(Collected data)
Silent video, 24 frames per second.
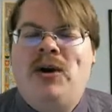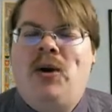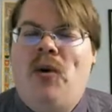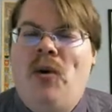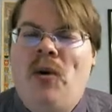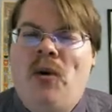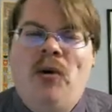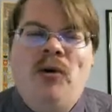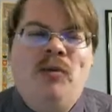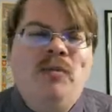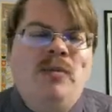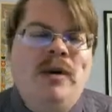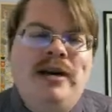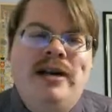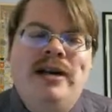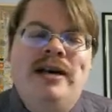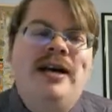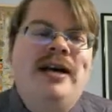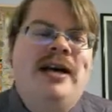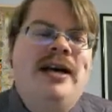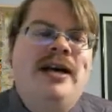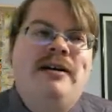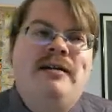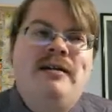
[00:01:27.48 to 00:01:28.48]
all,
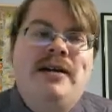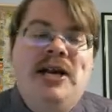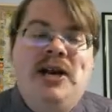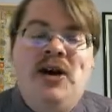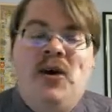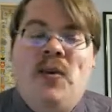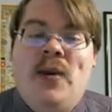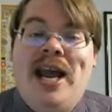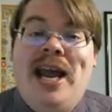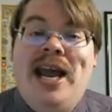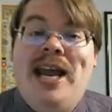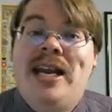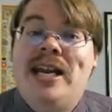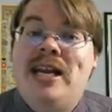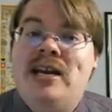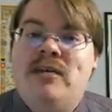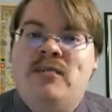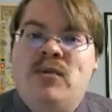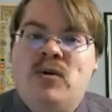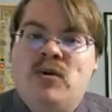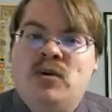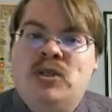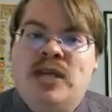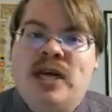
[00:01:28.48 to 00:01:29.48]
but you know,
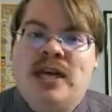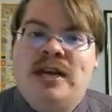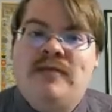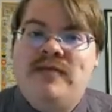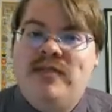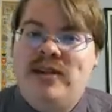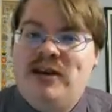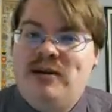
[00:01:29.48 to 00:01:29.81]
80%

TRY IT :: Taking each record in turn, retype it exactly and drop any picture.

WRITTEN REPLY ::
Silent video, 24 frames per second.
[00:01:27.48 to 00:01:28.48]
all,
[00:01:28.48 to 00:01:29.48]
but you know,
[00:01:29.48 to 00:01:29.81]
80%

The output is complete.